Problem description: The expected copy holds every entry exactly and none of the pictures.

* * * * * * *

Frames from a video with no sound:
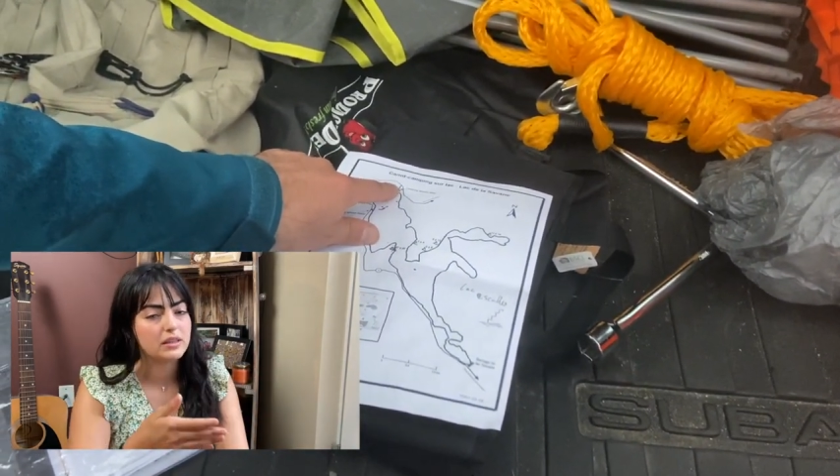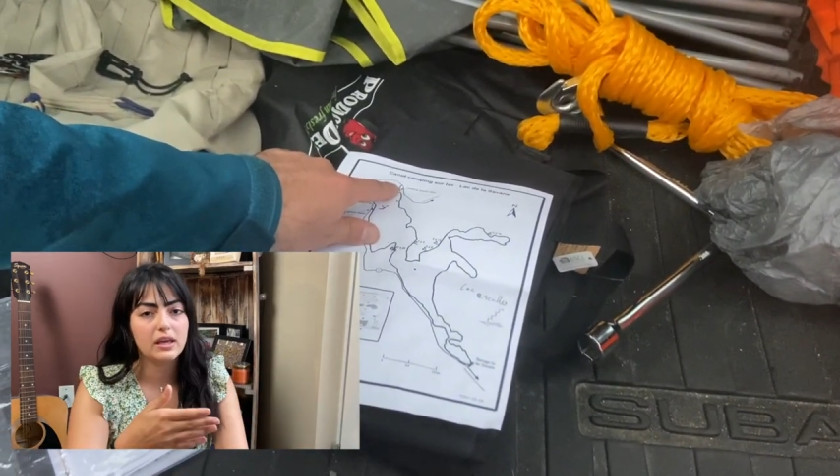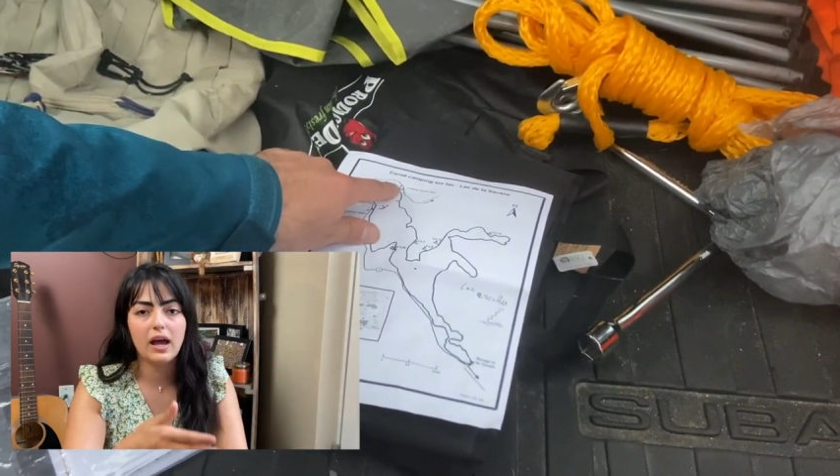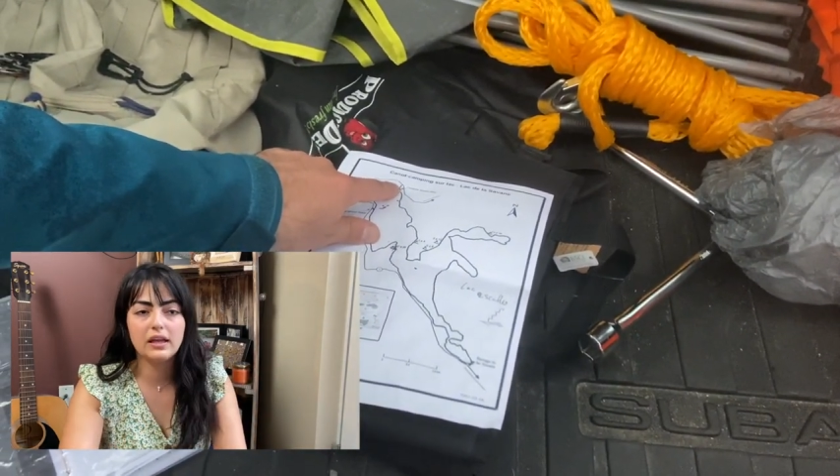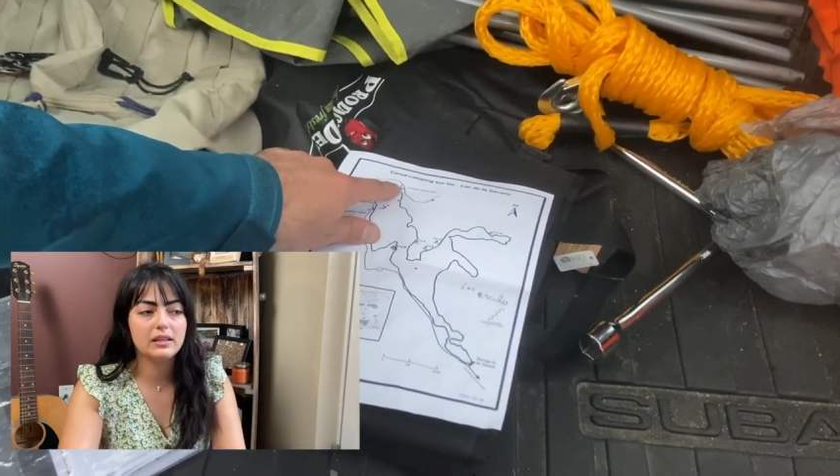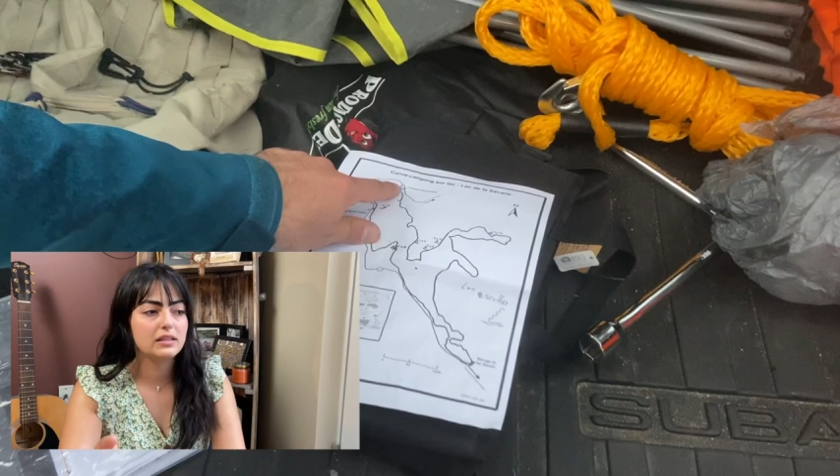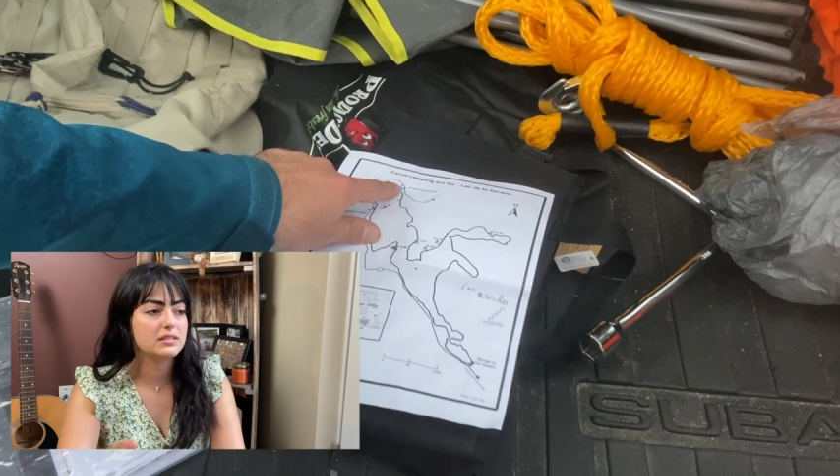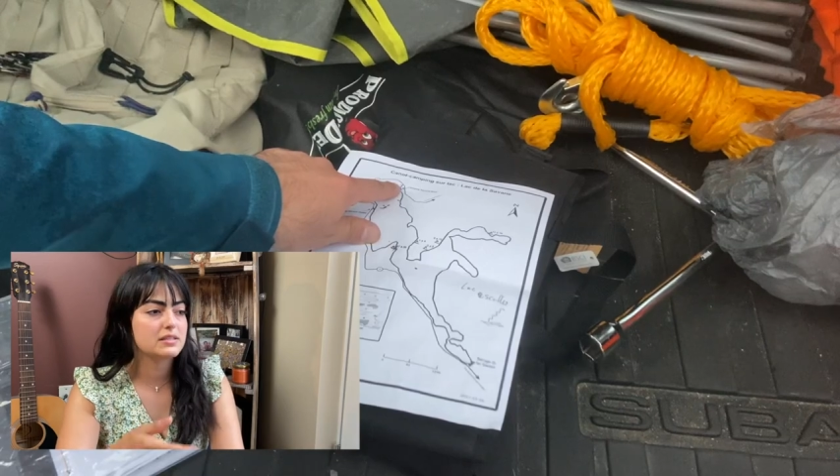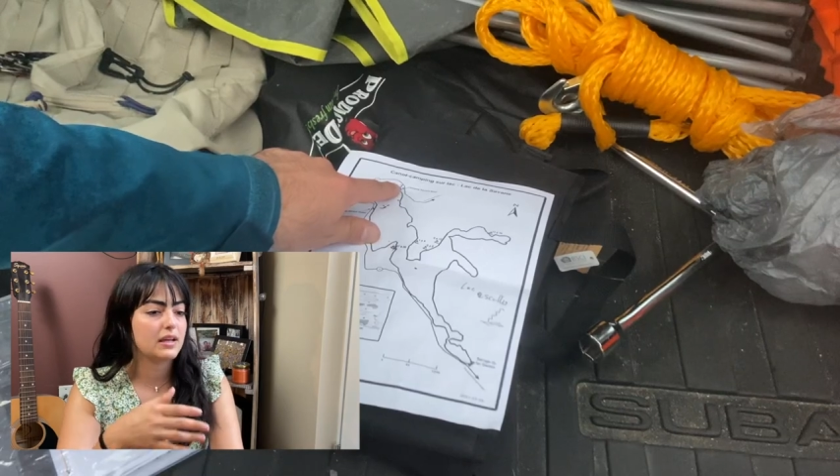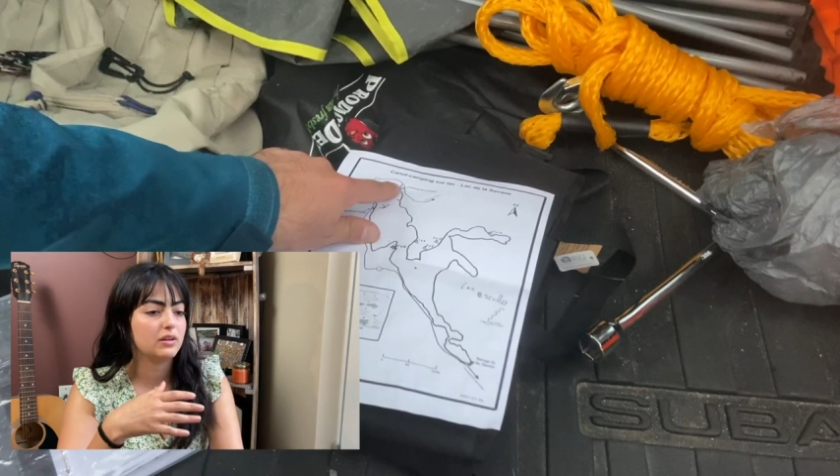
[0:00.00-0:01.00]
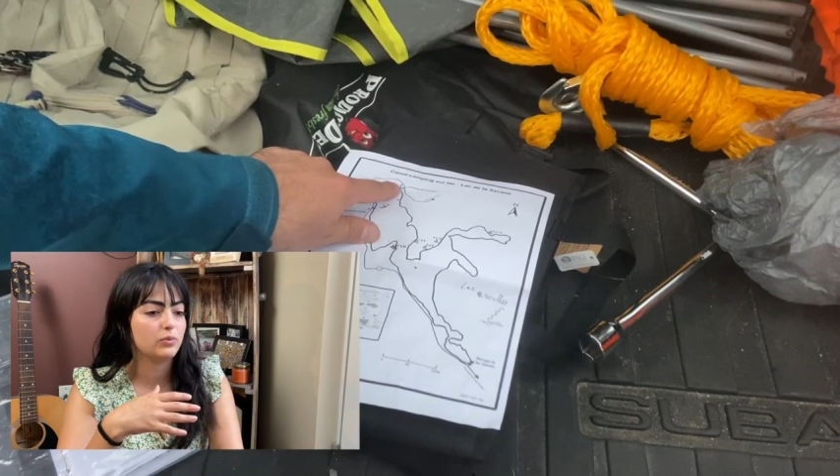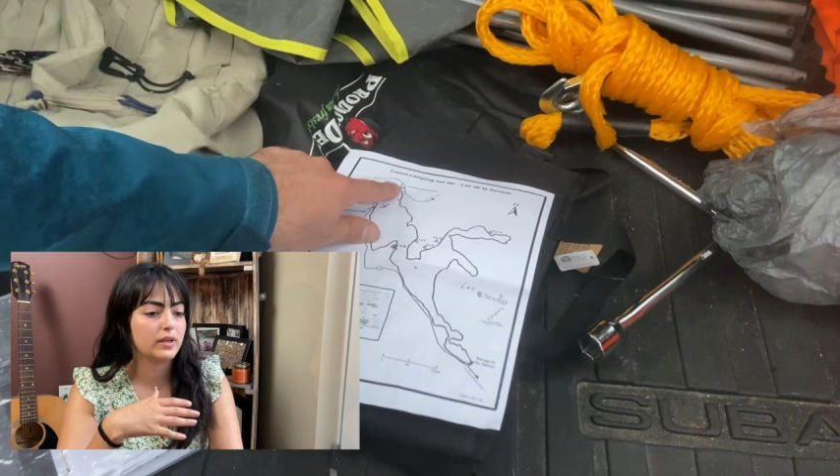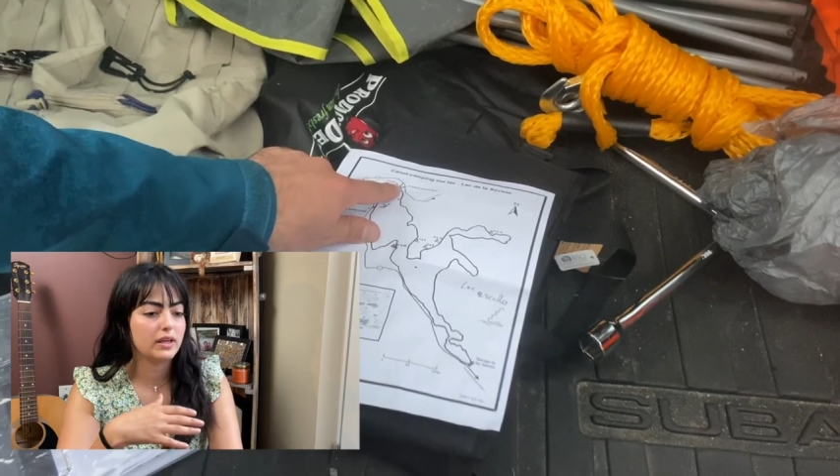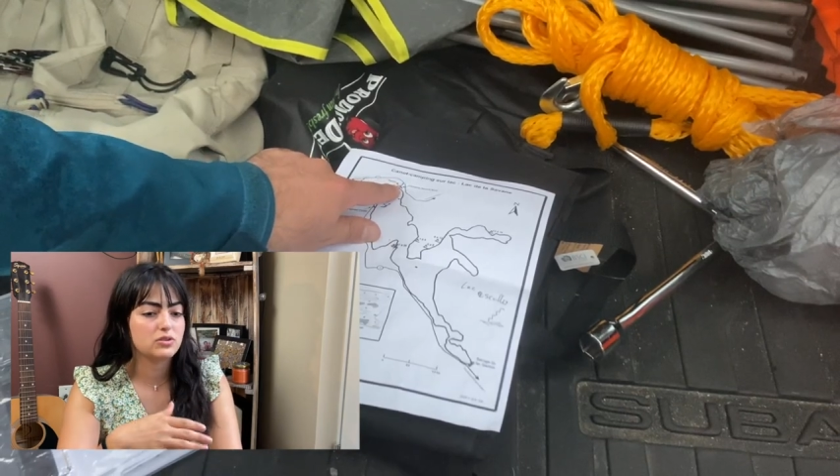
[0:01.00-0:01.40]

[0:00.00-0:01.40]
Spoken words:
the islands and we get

* * * * * * *

Your response:
Frames from a video with no sound:
[0:00.00-0:01.00]
[0:01.00-0:01.40]

[0:00.00-0:01.40]
Spoken words:
the islands and we get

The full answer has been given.